Tax & Trade Blog
Dairy Dogfight! First CUSMA Dispute yields Two-Sided Victory?
As covered in a prior blog, Canada has one of the most tightly-controlled dairy industries in the world. It is not surprising then that the first decision of a dispute resolution panel (“Panel”) under the Canada-United States-Mexico Agreement (“CUSMA”) would involve Canada's dairy “supply management” system (the “Dairy Decision”).
Ultimately, despite a US victory, the limited scope of the Dairy Decision means that any changes expected from Canada are unlikely to satisfy US-based dairy producers – with both sides seemingly claiming victory!
Canada’s supply management system relies on three “pillars”:
1. Controlled Production – The Canada Dairy Commission (“CDC”) sets supply requirements month-to-month, which is meant to ensure that Canadian milk producers are insulated from swings in the market for raw milk.
2. Pricing Mechanisms – Canada requires that all raw milk be sold by producers to provincial Milk Marketing Boards, at rates which depend on the milk’s end-use. The boards then pass on the milk to processors, who use it to create further goods (like yogurt or cheese), which can then be used by “further processors” (like the food service industry) or be sold directly to consumers.
3. Controlled Imports – Canada also controls imports of dairy products through Tariff Rate Quotas (“TRQs”). TRQs are used to allocate import amounts from a “pool” of a total available quantity for a given dairy product. Any products imported outside of the TRQ garner extremely high tariffs, which tend to be greater than the base value of the good itself.
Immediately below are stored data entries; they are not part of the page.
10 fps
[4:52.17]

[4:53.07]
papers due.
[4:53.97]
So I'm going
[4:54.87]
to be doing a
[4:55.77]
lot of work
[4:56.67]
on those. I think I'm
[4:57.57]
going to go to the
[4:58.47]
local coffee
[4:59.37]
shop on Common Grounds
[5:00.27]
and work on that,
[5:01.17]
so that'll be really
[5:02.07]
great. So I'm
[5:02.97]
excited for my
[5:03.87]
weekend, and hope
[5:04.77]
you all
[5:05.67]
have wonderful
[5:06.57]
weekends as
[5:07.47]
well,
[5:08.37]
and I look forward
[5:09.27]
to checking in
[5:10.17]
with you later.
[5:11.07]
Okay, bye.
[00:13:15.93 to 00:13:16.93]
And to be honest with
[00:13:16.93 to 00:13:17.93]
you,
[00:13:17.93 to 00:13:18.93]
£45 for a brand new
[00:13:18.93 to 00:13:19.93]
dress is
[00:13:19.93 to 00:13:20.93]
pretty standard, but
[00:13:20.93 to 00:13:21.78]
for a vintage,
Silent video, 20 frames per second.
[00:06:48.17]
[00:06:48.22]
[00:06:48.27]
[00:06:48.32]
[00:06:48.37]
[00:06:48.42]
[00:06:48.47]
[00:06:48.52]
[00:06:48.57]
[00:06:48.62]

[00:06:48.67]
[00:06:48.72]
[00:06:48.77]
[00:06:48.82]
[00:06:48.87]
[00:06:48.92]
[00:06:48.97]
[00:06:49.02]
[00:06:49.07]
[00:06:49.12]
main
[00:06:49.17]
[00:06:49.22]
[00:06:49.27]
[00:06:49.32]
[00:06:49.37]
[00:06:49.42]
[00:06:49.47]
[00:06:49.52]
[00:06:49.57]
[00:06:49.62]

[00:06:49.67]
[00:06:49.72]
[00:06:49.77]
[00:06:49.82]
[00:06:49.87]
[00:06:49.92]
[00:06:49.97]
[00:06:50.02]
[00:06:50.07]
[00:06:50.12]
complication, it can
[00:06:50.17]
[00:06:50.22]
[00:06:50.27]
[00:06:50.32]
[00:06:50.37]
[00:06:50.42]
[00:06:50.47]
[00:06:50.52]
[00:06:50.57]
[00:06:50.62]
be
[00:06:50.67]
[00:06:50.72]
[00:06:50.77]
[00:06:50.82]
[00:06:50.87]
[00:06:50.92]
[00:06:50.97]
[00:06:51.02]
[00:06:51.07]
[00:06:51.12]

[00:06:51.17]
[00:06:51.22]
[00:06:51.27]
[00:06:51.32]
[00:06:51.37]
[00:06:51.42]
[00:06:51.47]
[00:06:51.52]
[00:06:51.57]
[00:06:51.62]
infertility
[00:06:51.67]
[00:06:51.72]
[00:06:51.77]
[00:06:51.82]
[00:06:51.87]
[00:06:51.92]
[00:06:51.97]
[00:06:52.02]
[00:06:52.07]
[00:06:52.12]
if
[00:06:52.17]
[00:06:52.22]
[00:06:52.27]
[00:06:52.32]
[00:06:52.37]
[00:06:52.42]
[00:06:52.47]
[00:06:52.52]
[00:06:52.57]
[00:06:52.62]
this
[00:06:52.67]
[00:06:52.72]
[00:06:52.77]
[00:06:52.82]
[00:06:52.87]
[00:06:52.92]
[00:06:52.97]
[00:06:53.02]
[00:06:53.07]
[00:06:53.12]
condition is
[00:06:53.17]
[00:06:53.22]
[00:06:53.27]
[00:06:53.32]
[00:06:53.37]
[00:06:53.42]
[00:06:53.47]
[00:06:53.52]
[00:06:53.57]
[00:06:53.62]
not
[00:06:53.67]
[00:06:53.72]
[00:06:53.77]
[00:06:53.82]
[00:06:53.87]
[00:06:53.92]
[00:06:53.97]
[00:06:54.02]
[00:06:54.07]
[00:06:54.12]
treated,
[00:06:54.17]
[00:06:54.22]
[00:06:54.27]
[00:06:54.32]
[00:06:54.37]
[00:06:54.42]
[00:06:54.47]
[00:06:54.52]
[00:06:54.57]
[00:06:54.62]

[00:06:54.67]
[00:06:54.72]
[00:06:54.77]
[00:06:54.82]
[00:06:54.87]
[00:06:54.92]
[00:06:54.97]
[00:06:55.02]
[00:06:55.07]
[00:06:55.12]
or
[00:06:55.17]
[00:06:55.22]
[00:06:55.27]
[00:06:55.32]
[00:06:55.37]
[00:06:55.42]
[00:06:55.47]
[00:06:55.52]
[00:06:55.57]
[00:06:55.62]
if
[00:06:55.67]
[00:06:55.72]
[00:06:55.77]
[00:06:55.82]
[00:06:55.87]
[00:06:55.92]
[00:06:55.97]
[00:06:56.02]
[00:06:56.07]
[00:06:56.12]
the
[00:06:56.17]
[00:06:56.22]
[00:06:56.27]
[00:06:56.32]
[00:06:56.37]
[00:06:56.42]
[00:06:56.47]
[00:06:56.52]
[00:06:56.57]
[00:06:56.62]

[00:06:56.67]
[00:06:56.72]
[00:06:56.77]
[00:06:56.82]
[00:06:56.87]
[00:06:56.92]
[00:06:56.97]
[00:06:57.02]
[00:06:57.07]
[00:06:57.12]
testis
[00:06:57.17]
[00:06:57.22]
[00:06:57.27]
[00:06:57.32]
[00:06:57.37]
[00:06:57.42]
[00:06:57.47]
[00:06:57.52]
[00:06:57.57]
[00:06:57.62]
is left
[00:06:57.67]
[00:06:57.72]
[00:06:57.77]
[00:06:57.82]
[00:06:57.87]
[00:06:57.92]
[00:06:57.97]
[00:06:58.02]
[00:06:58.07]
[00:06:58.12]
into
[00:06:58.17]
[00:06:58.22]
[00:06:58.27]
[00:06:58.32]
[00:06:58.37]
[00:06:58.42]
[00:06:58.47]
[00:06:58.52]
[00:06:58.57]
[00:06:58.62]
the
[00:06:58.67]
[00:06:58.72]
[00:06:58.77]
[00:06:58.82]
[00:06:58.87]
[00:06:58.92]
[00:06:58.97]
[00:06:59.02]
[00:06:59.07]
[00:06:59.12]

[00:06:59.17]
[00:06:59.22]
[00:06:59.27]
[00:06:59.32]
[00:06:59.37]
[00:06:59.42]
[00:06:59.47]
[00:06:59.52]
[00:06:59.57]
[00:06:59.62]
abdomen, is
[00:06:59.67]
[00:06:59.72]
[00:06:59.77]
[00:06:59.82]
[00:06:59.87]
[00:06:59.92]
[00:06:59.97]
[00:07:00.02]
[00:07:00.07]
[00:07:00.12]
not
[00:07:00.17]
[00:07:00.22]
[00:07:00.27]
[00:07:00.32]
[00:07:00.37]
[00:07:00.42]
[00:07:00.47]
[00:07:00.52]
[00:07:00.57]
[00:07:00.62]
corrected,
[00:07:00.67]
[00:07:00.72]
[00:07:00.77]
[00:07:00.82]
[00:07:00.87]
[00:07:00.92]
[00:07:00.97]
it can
This heavily regulated approach is not easy to square with Canada’s “free” trade commitments and that was the central issue in the recent Dairy Decision!
On May 25, 2021, the US requested a dispute resolution panel under CUSMA, alleging that Canada was improperly allocating its TRQs by reserving a large proportion of TRQs exclusively for the use of processors. By “pre”-allocating part of its TRQs, Canada effectively required non-processors to compete within a small slice of the total available quota, which the US argued was explicitly barred by Article 3.A.2.11(b) of CUSMA. Interestingly, the while Panel partially agreed with the US position and ruled against Canada, both the US and Canadian governments claimed victory. Understanding “why” that could be the case requires a more critical look at the concessions made by the US and adopted by the Panel in its reasons.
The Panel agreed that CUSMA does not allow Canada to restrict access to an allocation to processors. Essentially, this means that Canada cannot pre-empt other types of dairy sector actors from competing for TRQs – for instance, by earmarking 85% or more of the total allocation to processors.
That said, the US conceded that having a large portion of any TRQ allocated to processors is not itself problematic, and the Panel agreed that Canada retains a high degree of discretion under CUSMA. The Panel explicitly distinguished between limiting access to TRQs and their ultimate allocation, stating “… Canada’s administrative discretion in allocating the TRQs is not at issue in this case.”
While the US was successful in arguing that Canada violated CUSMA, the Dairy Decision does ultimately suggest that Canada can achieve the same result within the bounds of the text – potentially making it harder for the US to challenge to Canadian supply management practices.